= Records contained in a dataset =

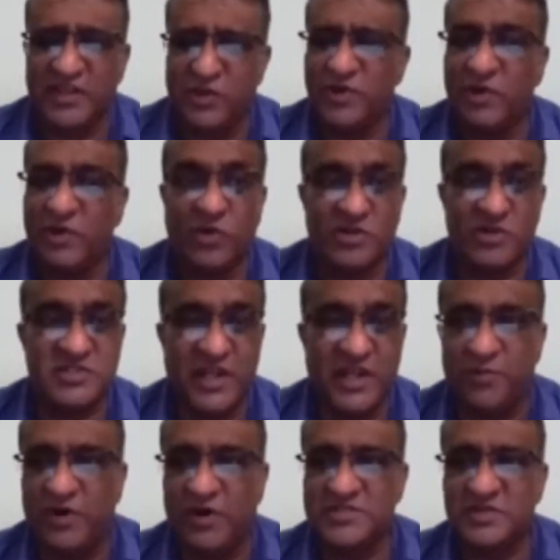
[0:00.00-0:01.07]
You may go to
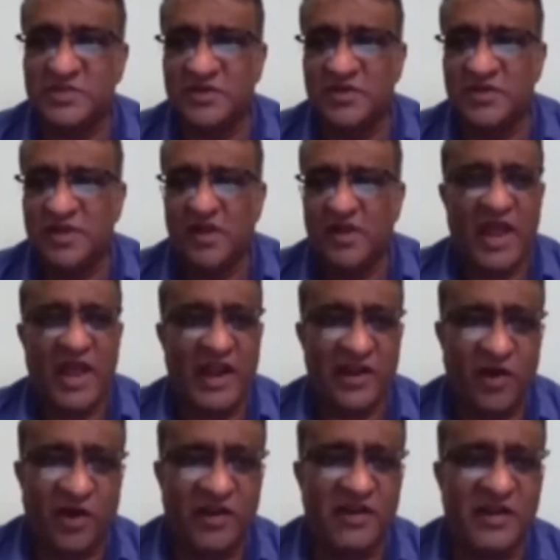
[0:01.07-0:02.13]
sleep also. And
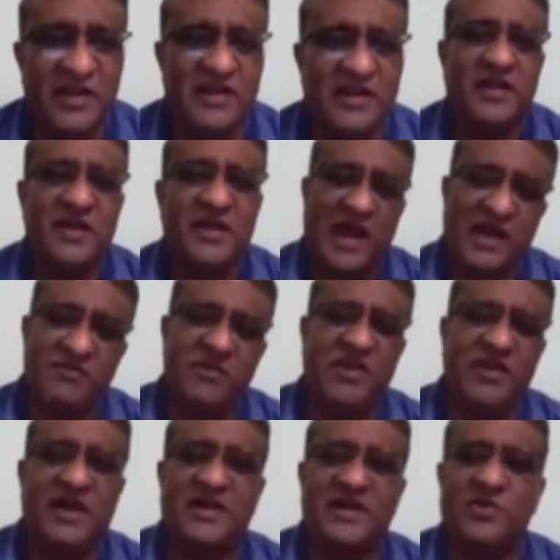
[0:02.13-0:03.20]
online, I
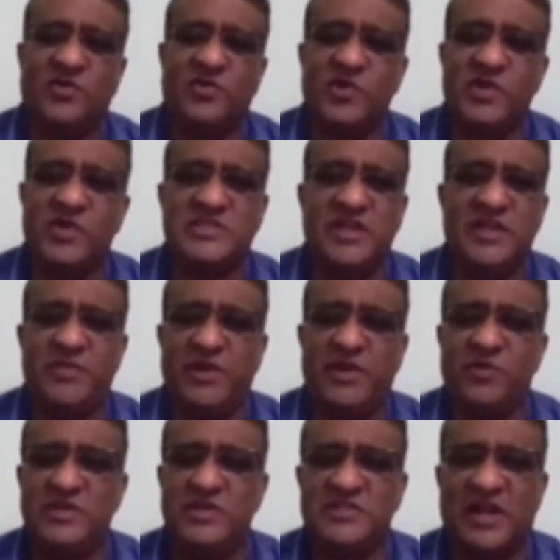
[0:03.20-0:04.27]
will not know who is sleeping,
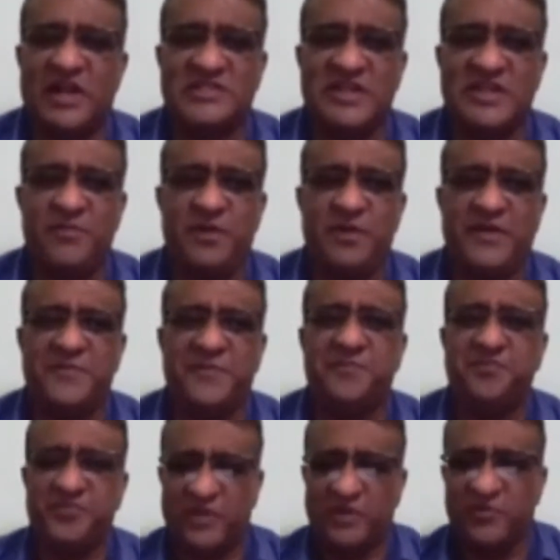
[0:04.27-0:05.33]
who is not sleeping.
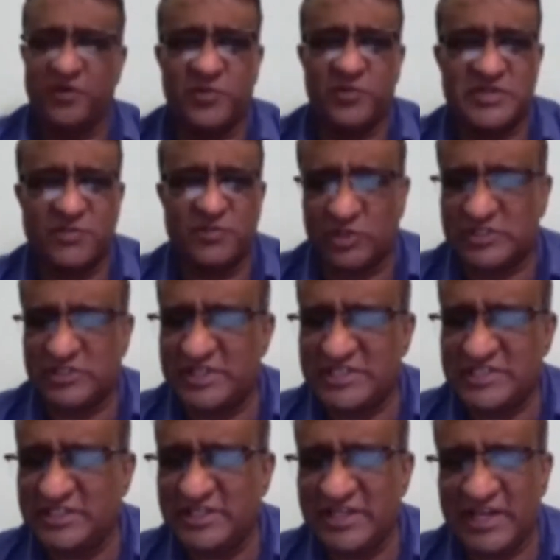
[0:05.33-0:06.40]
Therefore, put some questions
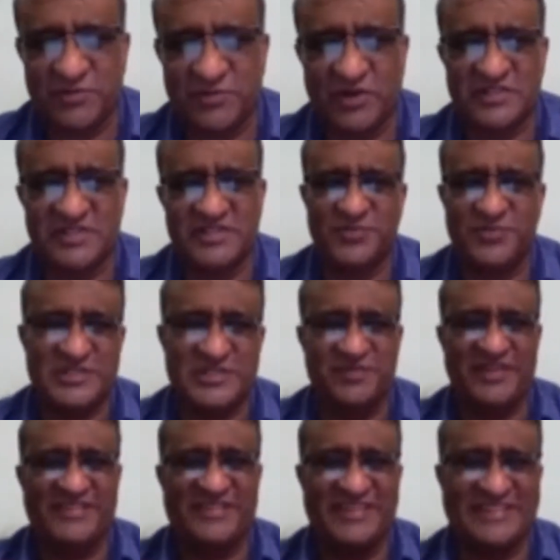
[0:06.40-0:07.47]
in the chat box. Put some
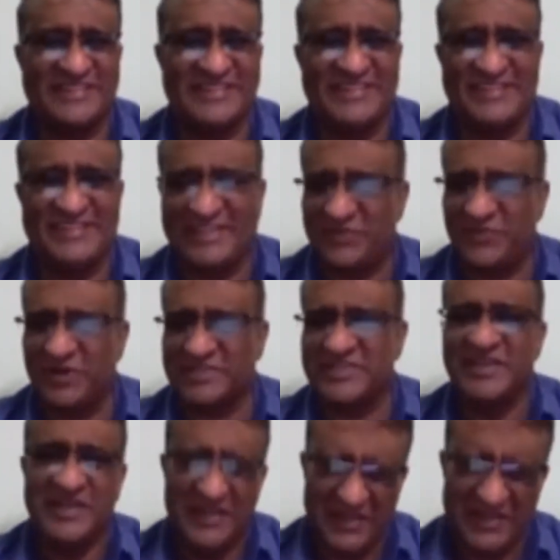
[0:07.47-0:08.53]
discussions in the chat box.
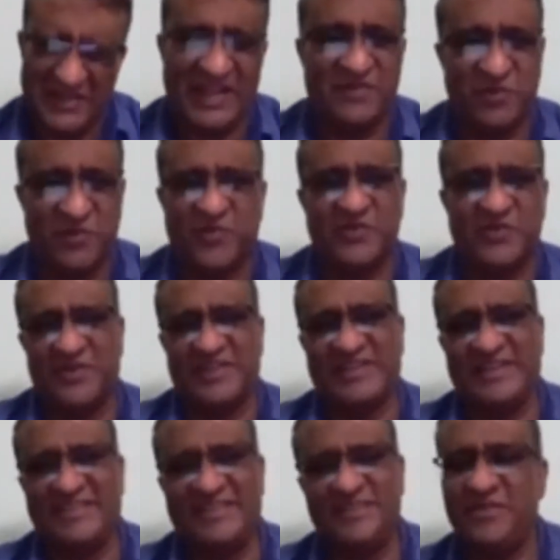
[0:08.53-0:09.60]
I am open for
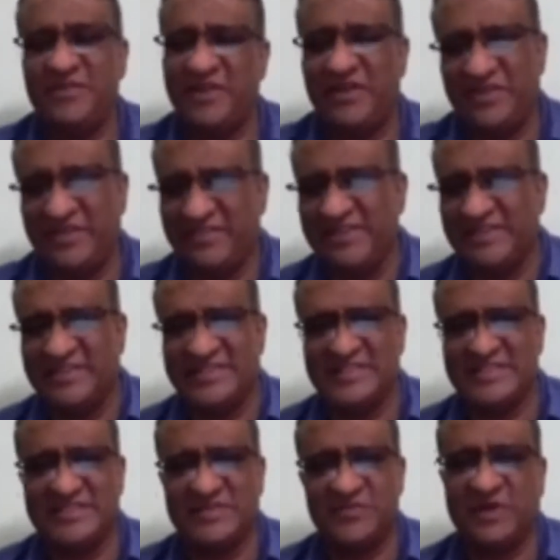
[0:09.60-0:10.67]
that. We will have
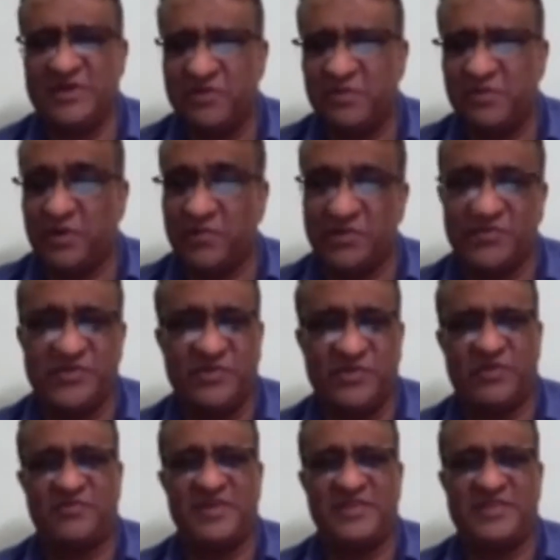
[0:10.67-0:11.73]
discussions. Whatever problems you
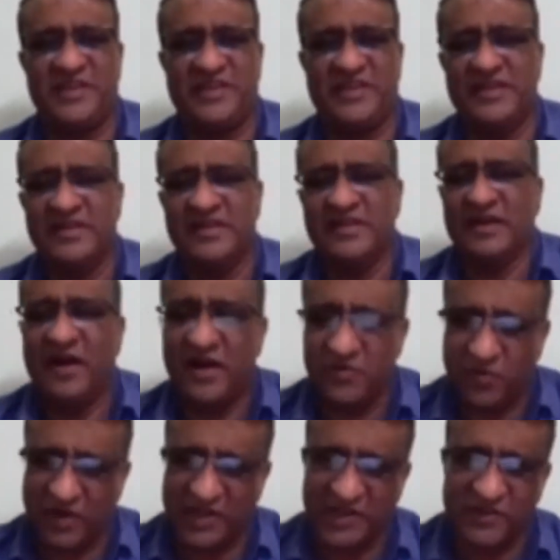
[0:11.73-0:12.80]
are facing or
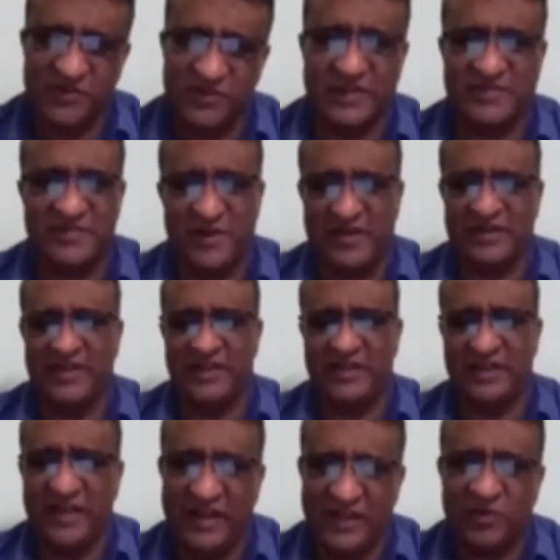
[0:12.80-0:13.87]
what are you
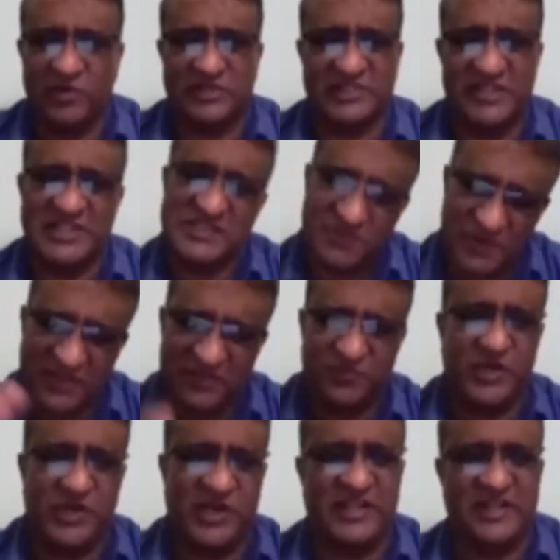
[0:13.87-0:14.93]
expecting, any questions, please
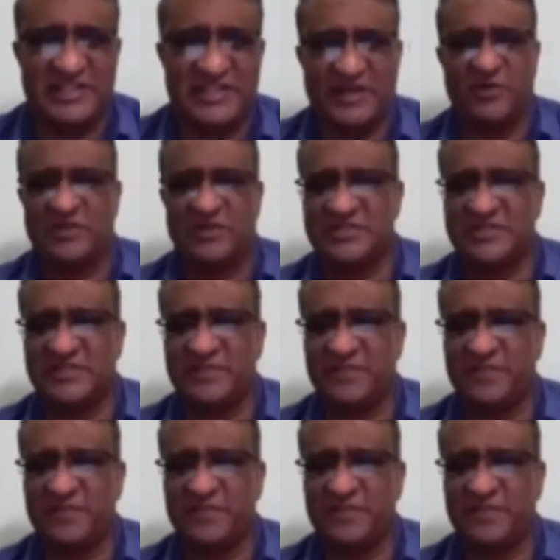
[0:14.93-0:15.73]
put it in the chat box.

= TASK REQUIREMENTS =
Each line from the one that holds "[0:10.67-0:11.73]" through the final line of the data must be retyped exactly; the pictures must not appear.

= RESPONSE =
[0:10.67-0:11.73]
discussions. Whatever problems you
[0:11.73-0:12.80]
are facing or
[0:12.80-0:13.87]
what are you
[0:13.87-0:14.93]
expecting, any questions, please
[0:14.93-0:15.73]
put it in the chat box.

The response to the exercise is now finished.